“My time,” said Lovel, with a glance at his black dress, “has been less pleasantly employed.”

“The death of a friend?” said the Antiquary.

“Yes, Mr. Oldbuck—of almost the only friend I could ever boast of possessing.”

“Indeed? Well, young man,” replied his visitor, in a tone of seriousness very different from his affected gravity, “be comforted. To have lost a friend by death while your mutual regard was warm and unchilled, while the tear can drop unembittered by any painful recollection of coldness or distrust or treachery, is perhaps an escape from a more heavy dispensation. Look round you—how few do you see grow old in the affections of those with whom their early friendships were formed! Our sources of common pleasure gradually dry up as we journey on through the vale of Bacha, and we hew out to ourselves other reservoirs, from which the first companions of our pilgrimage are excluded;—jealousies, rivalries, envy, intervene to separate others from our side, until none remain but those who are connected with us rather by habit than predilection, or who, allied more in blood than in disposition, only keep the old man company in his life, that they may not be forgotten at his death—

Haec data poena diu viventibus.

Ah, Mr. Lovel! if it be your lot to reach the chill, cloudy, and comfortless evening of life, you will remember the sorrows of your youth as the light shadowy clouds that intercepted for a moment the beams of the sun when it was rising. But I cram these words into your ears against the stomach of your sense.”
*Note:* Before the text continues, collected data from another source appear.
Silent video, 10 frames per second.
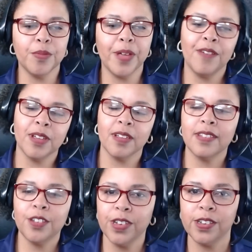having
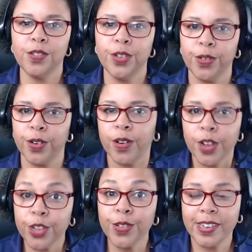students who you're
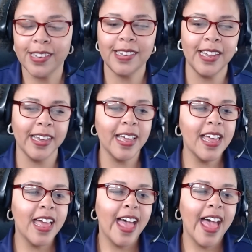used to seeing.
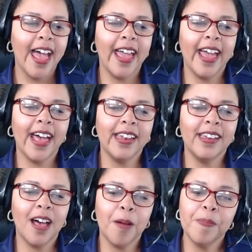
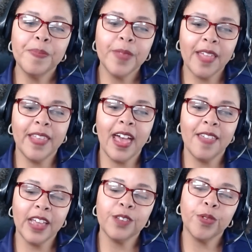And
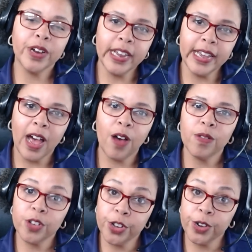that's working
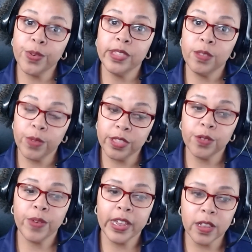out good with
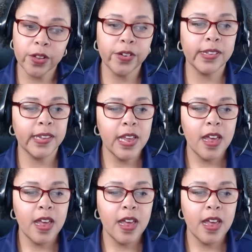the regulars.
“I am sensible of your kindness,” answered the youth; “but the wound that is of recent infliction must always smart severely, and I should be little comforted under my present calamity—forgive me for saying so—by the conviction that life had nothing in reserve for me but a train of successive sorrows. And permit me to add, you, Mr. Oldbuck, have least reason of many men to take so gloomy a view of life. You have a competent and easy fortune—are generally respected—may, in your own phrase, vacare musis, indulge yourself in the researches to which your taste addicts you; you may form your own society without doors—and within you have the affectionate and sedulous attention of the nearest relatives.”
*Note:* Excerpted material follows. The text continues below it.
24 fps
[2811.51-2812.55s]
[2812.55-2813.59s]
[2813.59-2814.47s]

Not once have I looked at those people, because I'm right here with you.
“Why, yes—the womankind, for womankind, are, thanks to my training, very civil and tractable—do not disturb me in my morning studies—creep across the floor with the stealthy pace of a cat, when it suits me to take a nap in my easy-chair after dinner or tea. All this is very well; but I want something to exchange ideas with—something to talk to.”

“Then why do you not invite your nephew, Captain M’Intyre, who is mentioned by every one as a fine spirited young fellow, to become a member of your family?”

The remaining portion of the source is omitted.